PROBLEM TO SOLVE: Pictures in the records are to be excluded from an otherwise exact copy.

ENTRIES SUPPLIED:
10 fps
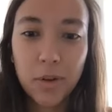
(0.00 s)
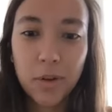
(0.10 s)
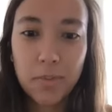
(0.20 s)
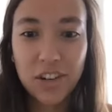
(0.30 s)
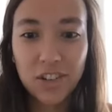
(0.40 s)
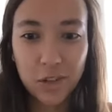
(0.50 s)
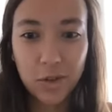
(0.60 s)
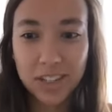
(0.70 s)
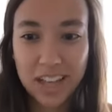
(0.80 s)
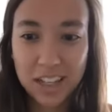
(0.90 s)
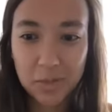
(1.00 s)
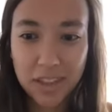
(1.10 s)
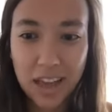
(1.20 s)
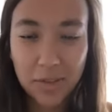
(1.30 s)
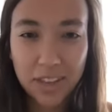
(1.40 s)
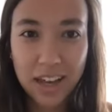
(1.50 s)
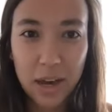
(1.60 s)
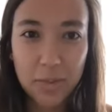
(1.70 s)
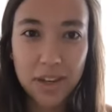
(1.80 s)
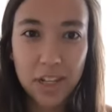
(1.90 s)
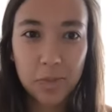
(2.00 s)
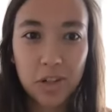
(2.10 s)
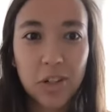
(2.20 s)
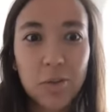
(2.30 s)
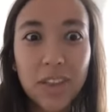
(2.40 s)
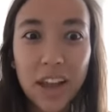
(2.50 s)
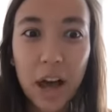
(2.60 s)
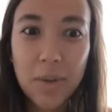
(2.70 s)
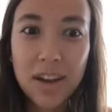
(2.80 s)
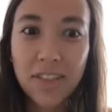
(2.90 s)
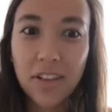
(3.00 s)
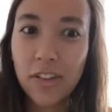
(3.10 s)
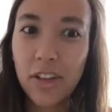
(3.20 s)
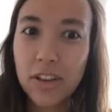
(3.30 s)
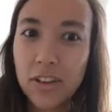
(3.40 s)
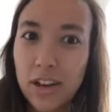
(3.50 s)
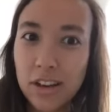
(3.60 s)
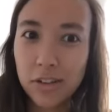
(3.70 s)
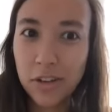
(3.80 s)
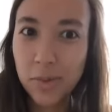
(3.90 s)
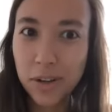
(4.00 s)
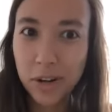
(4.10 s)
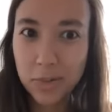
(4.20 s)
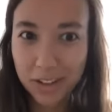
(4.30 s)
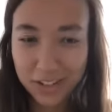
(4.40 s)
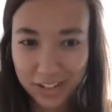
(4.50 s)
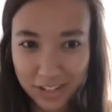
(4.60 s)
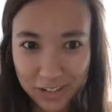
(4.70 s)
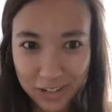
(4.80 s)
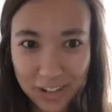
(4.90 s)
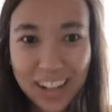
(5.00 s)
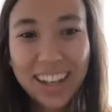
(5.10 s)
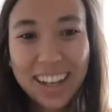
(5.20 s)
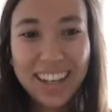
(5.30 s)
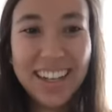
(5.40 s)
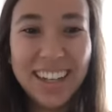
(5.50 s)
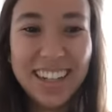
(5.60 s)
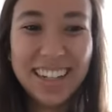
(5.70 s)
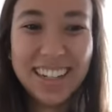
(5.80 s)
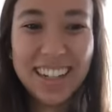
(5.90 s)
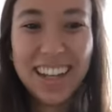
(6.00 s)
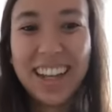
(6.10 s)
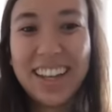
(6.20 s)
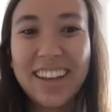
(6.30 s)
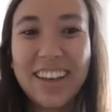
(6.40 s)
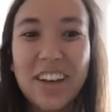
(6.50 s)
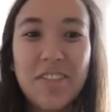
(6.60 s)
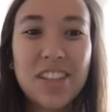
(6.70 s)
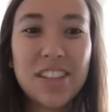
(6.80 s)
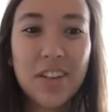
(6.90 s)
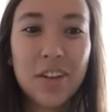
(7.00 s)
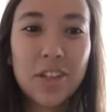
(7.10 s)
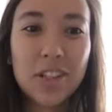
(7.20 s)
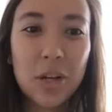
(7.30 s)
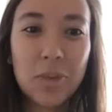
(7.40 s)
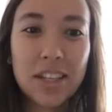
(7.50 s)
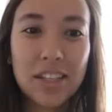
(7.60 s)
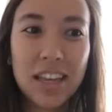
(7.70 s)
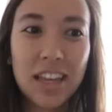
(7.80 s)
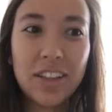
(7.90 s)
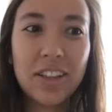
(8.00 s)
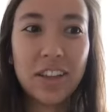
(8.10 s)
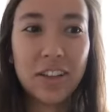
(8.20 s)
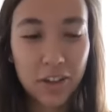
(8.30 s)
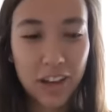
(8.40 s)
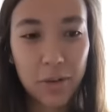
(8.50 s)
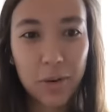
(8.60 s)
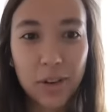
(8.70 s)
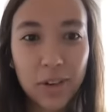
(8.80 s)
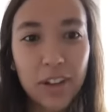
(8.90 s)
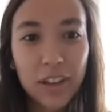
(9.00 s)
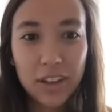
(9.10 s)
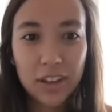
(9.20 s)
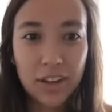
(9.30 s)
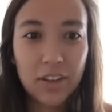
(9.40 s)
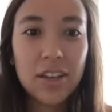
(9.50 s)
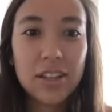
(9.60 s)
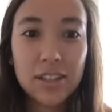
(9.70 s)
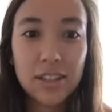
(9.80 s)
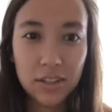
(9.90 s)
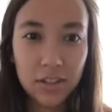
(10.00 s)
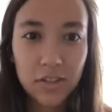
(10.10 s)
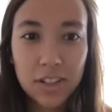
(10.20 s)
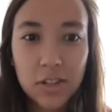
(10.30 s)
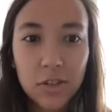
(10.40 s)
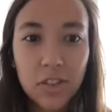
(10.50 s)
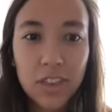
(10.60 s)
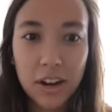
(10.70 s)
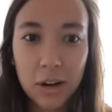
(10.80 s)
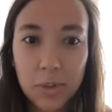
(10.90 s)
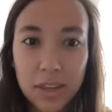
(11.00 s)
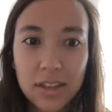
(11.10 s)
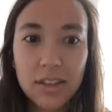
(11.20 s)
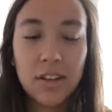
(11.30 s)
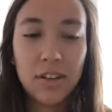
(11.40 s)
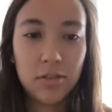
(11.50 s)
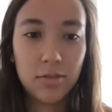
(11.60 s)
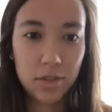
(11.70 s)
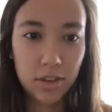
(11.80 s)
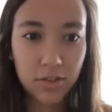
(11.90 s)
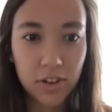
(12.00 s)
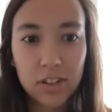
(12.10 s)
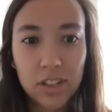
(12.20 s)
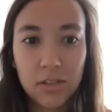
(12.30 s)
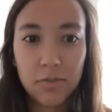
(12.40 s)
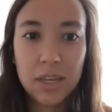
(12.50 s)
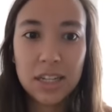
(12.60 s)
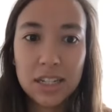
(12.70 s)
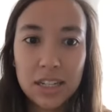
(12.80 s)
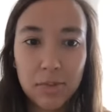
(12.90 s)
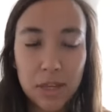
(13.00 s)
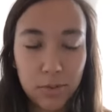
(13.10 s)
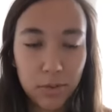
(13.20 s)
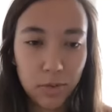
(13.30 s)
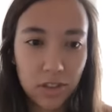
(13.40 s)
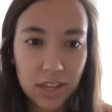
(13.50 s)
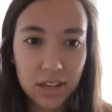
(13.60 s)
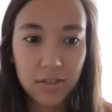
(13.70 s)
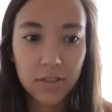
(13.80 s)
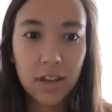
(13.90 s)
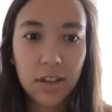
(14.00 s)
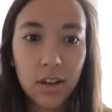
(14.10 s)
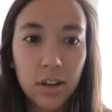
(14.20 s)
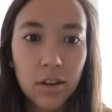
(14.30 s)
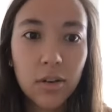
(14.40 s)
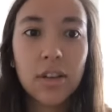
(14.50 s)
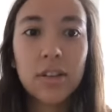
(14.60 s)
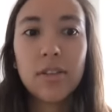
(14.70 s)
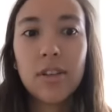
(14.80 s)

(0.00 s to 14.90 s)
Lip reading: patients always ask me that when they come in, especially when they come in and they're like, I don't know what you're about to do. And so I always start by saying like, okay, well, it's still physical therapy. When you first think of PT, people will think of like, oh,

WRITTEN REPLY:
10 fps
(0.00 s)
(0.10 s)
(0.20 s)
(0.30 s)
(0.40 s)
(0.50 s)
(0.60 s)
(0.70 s)
(0.80 s)
(0.90 s)
(1.00 s)
(1.10 s)
(1.20 s)
(1.30 s)
(1.40 s)
(1.50 s)
(1.60 s)
(1.70 s)
(1.80 s)
(1.90 s)
(2.00 s)
(2.10 s)
(2.20 s)
(2.30 s)
(2.40 s)
(2.50 s)
(2.60 s)
(2.70 s)
(2.80 s)
(2.90 s)
(3.00 s)
(3.10 s)
(3.20 s)
(3.30 s)
(3.40 s)
(3.50 s)
(3.60 s)
(3.70 s)
(3.80 s)
(3.90 s)
(4.00 s)
(4.10 s)
(4.20 s)
(4.30 s)
(4.40 s)
(4.50 s)
(4.60 s)
(4.70 s)
(4.80 s)
(4.90 s)
(5.00 s)
(5.10 s)
(5.20 s)
(5.30 s)
(5.40 s)
(5.50 s)
(5.60 s)
(5.70 s)
(5.80 s)
(5.90 s)
(6.00 s)
(6.10 s)
(6.20 s)
(6.30 s)
(6.40 s)
(6.50 s)
(6.60 s)
(6.70 s)
(6.80 s)
(6.90 s)
(7.00 s)
(7.10 s)
(7.20 s)
(7.30 s)
(7.40 s)
(7.50 s)
(7.60 s)
(7.70 s)
(7.80 s)
(7.90 s)
(8.00 s)
(8.10 s)
(8.20 s)
(8.30 s)
(8.40 s)
(8.50 s)
(8.60 s)
(8.70 s)
(8.80 s)
(8.90 s)
(9.00 s)
(9.10 s)
(9.20 s)
(9.30 s)
(9.40 s)
(9.50 s)
(9.60 s)
(9.70 s)
(9.80 s)
(9.90 s)
(10.00 s)
(10.10 s)
(10.20 s)
(10.30 s)
(10.40 s)
(10.50 s)
(10.60 s)
(10.70 s)
(10.80 s)
(10.90 s)
(11.00 s)
(11.10 s)
(11.20 s)
(11.30 s)
(11.40 s)
(11.50 s)
(11.60 s)
(11.70 s)
(11.80 s)
(11.90 s)
(12.00 s)
(12.10 s)
(12.20 s)
(12.30 s)
(12.40 s)
(12.50 s)
(12.60 s)
(12.70 s)
(12.80 s)
(12.90 s)
(13.00 s)
(13.10 s)
(13.20 s)
(13.30 s)
(13.40 s)
(13.50 s)
(13.60 s)
(13.70 s)
(13.80 s)
(13.90 s)
(14.00 s)
(14.10 s)
(14.20 s)
(14.30 s)
(14.40 s)
(14.50 s)
(14.60 s)
(14.70 s)
(14.80 s)

(0.00 s to 14.90 s)
Lip reading: patients always ask me that when they come in, especially when they come in and they're like, I don't know what you're about to do. And so I always start by saying like, okay, well, it's still physical therapy. When you first think of PT, people will think of like, oh,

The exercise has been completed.